Finalement le libéralisme, nouveau ou ancien, rencontre toujours sur son chemin la résistance et la contre-offensive du mouvement ouvrier. C’est pour ça qu’il faut garder confiance qu’il sera vaincu.

Il suffit qu’émerge de nos rangs des leaders du type d’Amir Khadir pour que les travailleur-euse-s manifestent à nouveau des velléités de s’opposer collectivement au néolibéralisme. Et Amir le leur rend bien en exprimant à l’Assemblée nationale la justesse de leurs doléances. Amir est allé camper sur la colline parlementaire avec les infirmières, le dernier et le plus résolu des bastions de la résistance aux politiques néolibérales. Et cela a été apprécié à sa juste mesure par la base engagée.

La montée de Québec solidaire est sûrement le signe qu’une partie de l’intelligentsia québécoise a repris confiance dans la lutte des salarié-e-s (qui sont eux-elles-mêmes de retour dans la lutte politique) et l’appuie ouvertement. C’est donc aussi un bel acquis, et pour la lutte nationale du Québec, et pour celle des salarié-e-s qui se retrouvent toutes deux avec une voix politique que l’on croyait éteinte avec le PQ : la leur propre, avec leurs syndicats, et celle de Québec solidaire, avec un Amir sympathique à leur cause.

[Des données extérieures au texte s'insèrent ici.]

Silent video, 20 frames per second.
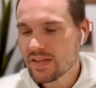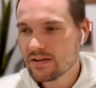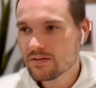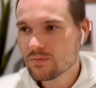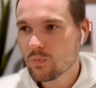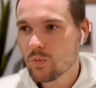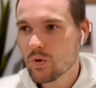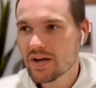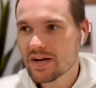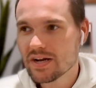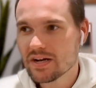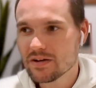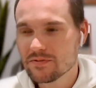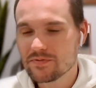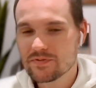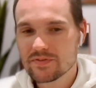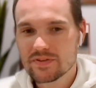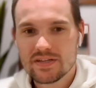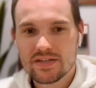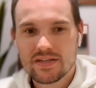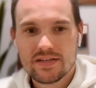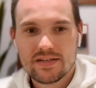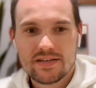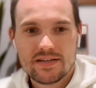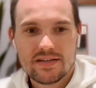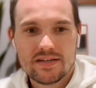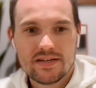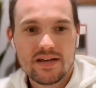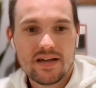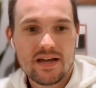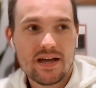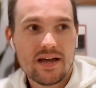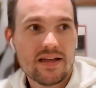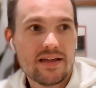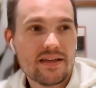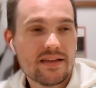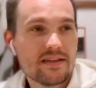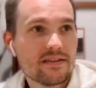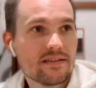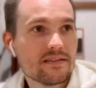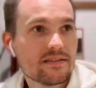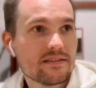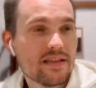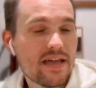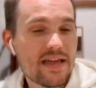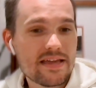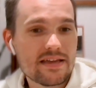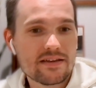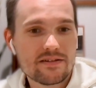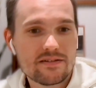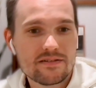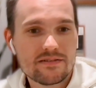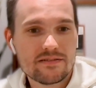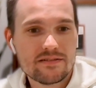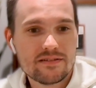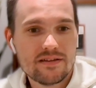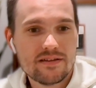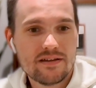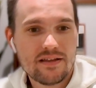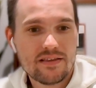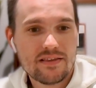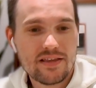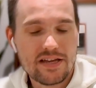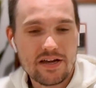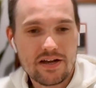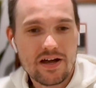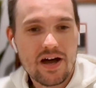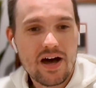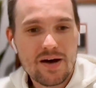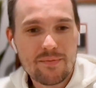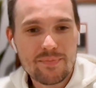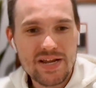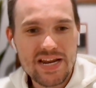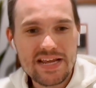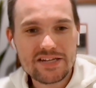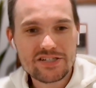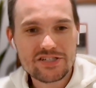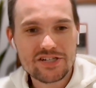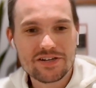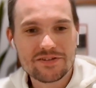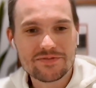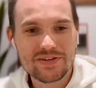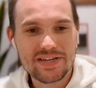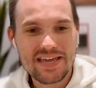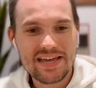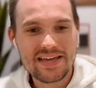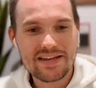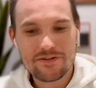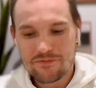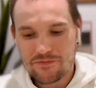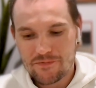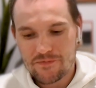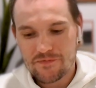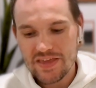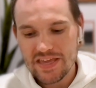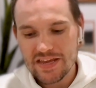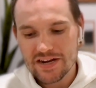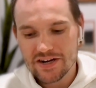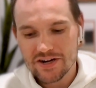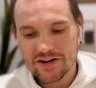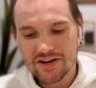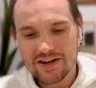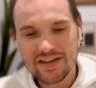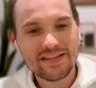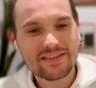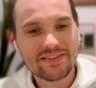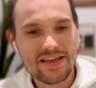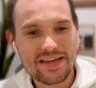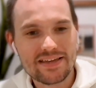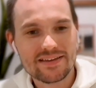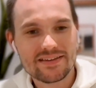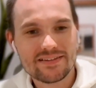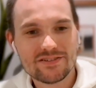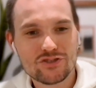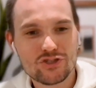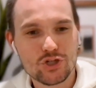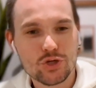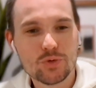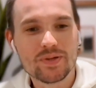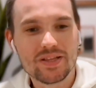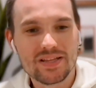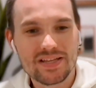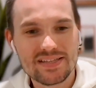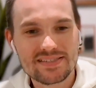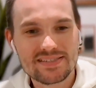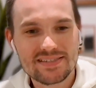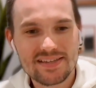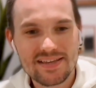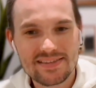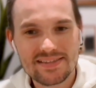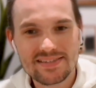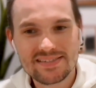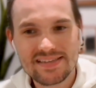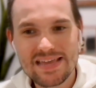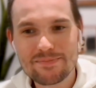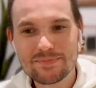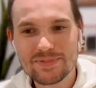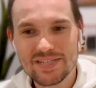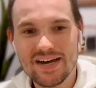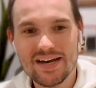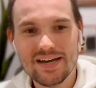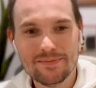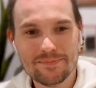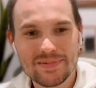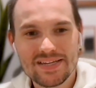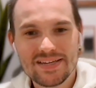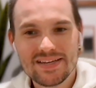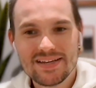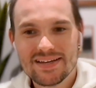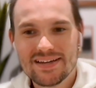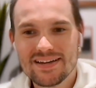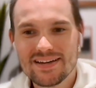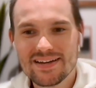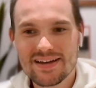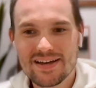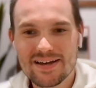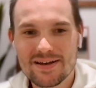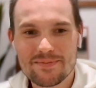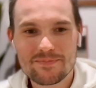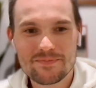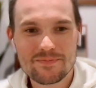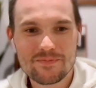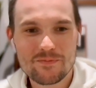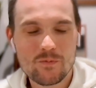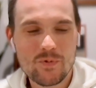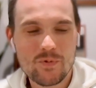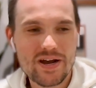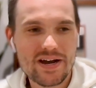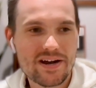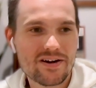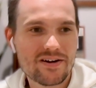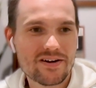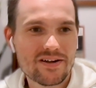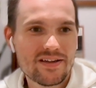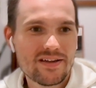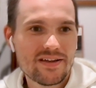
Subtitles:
one of like a combination of, again, fear and like jubilance at the same time, where,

Des alliances se créent qui augurent bien pour la prise en main de notre destin collectif de peuple travailleur.

Il faut maintenant apprendre ensemble à consolider tout ça et à œuvrer à la plus grande unité de vue des deux mouvements. Ce n’est qu’ainsi que l’on viendra à bout de cette droite amochée et fédéraliste qui s’est montrée sous son vrai jour et a perdu beaucoup de plumes aux yeux de la population.

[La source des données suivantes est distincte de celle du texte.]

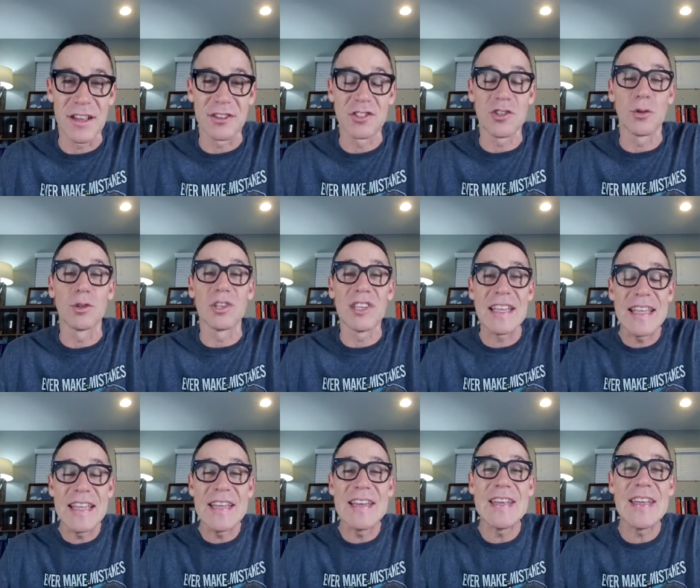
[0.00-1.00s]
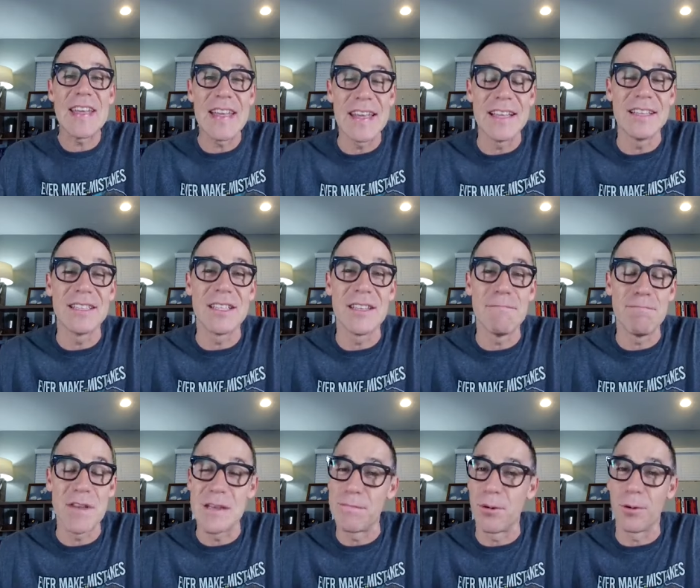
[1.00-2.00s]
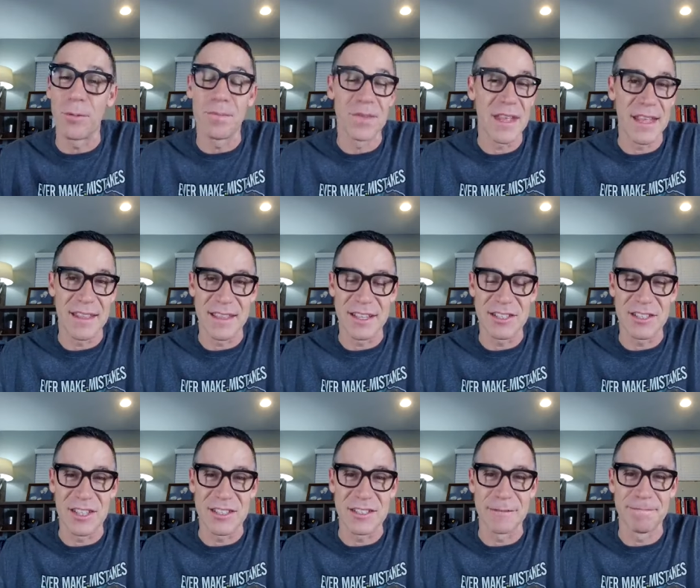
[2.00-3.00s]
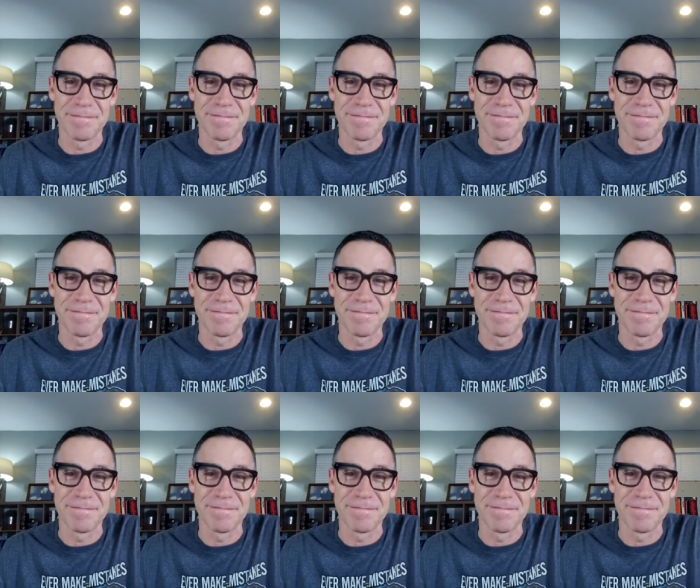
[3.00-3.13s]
So lean into the people in this season.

Enfin, la démarcation gauche droite, et les intérêts qu’elle sous-tend, est à nouveau apparue bien plus claire dans le paysage politique québécois. Les travailleur-euse-s ont retrouvé à nouveau une voix à l’Assemblée nationale. Ce qui pourrait influencer beaucoup leur confiance dans leur capacité de défendre leurs intérêts. Les révélations d’Amir suscitent beaucoup de passion pour cette nouvelle façon de faire de la politique et le cynisme pourrait bien reculer.

Avec la montée de Québec solidaire, associée à un mouvement ouvrier et populaire à l’offensive, on pourrait bien voir s’accélérer l’histoire au Québec comme partout dans le monde grâce à l’implication des travailleur-euse-s au service de leur propre cause et celle de services publics accessibles et gratuits.

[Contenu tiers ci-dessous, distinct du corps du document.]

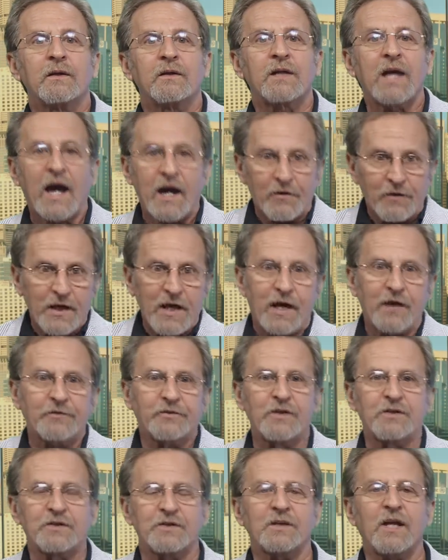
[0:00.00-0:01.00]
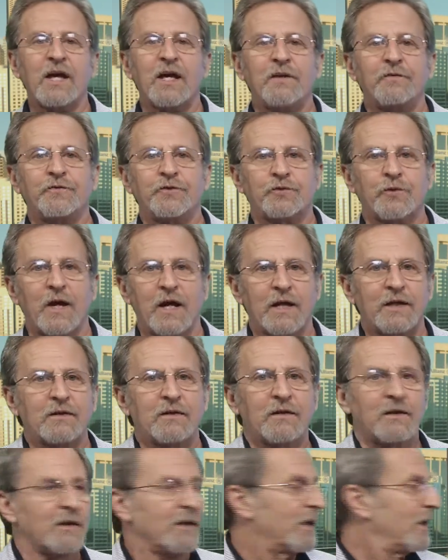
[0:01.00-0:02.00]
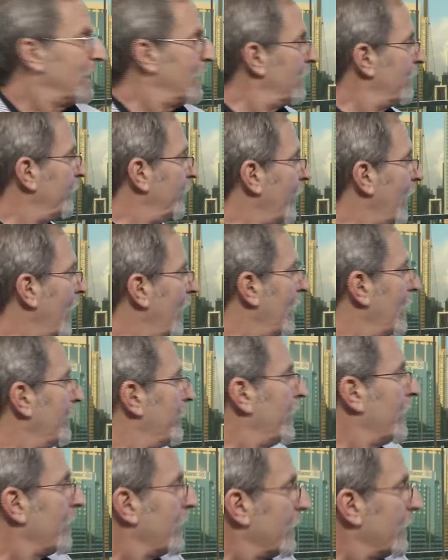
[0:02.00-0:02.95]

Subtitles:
carry out the slave trade involve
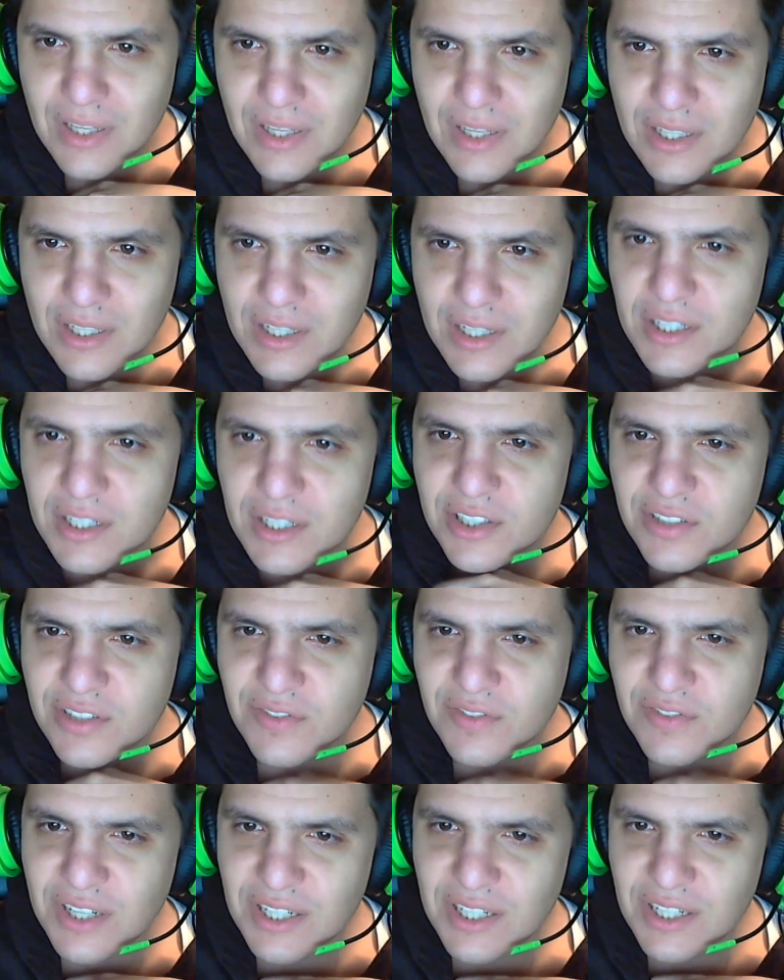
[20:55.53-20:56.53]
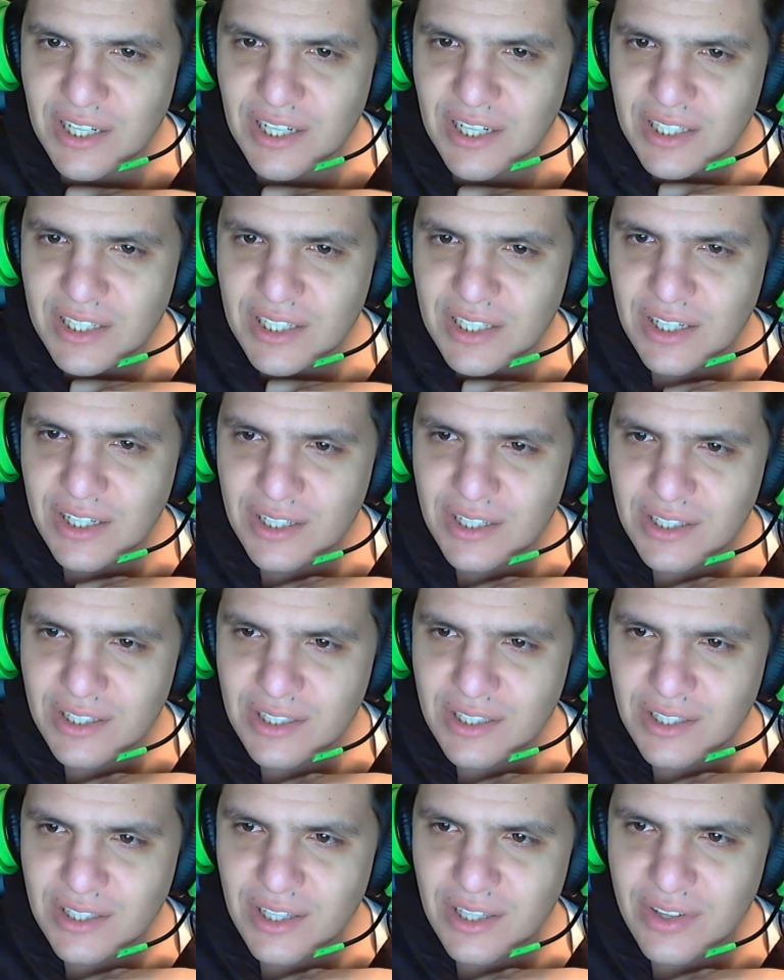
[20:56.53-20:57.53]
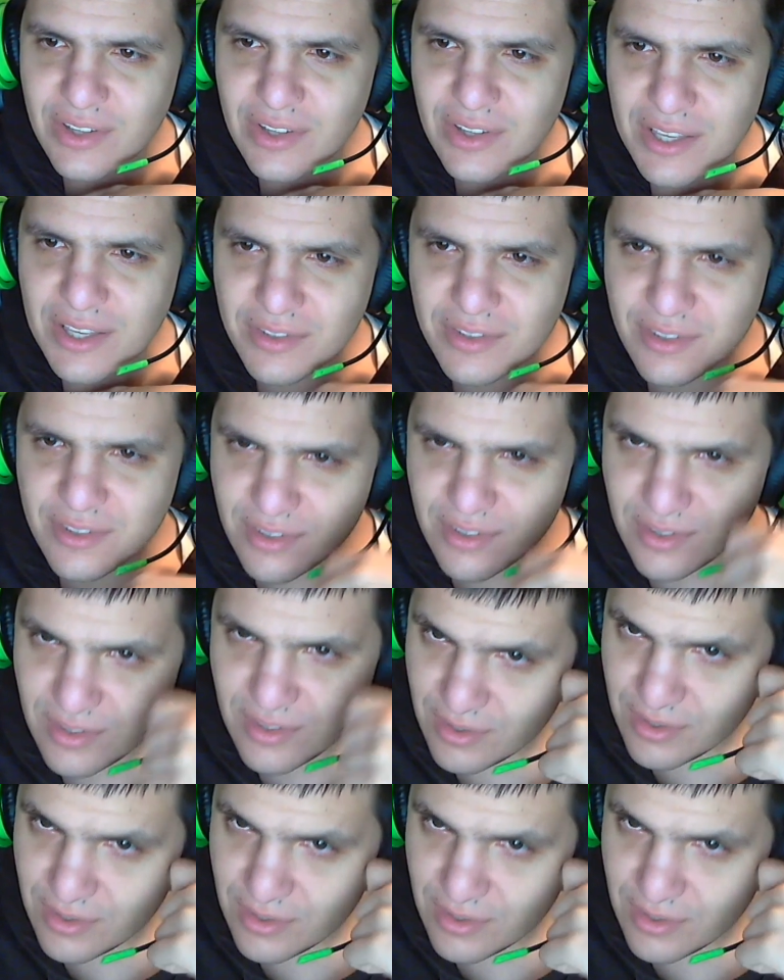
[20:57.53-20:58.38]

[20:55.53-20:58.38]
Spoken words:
Conditions for conducting? Oh, yes.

Je ne pense pas qu’il faille rester les yeux rivés sur les seuls intérêts trop immédiats du monde du travail pour évaluer le combat du Front commun : le passage au politique a permis d’assurer une certaine pérennité des services publics qui à leur tour génèrent de relativement bons emplois … appréciés subséquemment par les citoyen-ne-s travailleur-euse-s, « ces payeur-euse-s de taxe » dont on ne pourra encore longtemps évoquer les votes pour justifier les saccages du bien commun. Amir et les syndicats continueront de veiller au grain. La donne a changé et l’espoir a retrouvé ses acteur-trice-s politiques : une masse critique de travailleur-euse-s mobilisé-e-s et un porte-parole au cœur de l’institution d’un pouvoir trop habituée à la tranquillité de ses révolutions.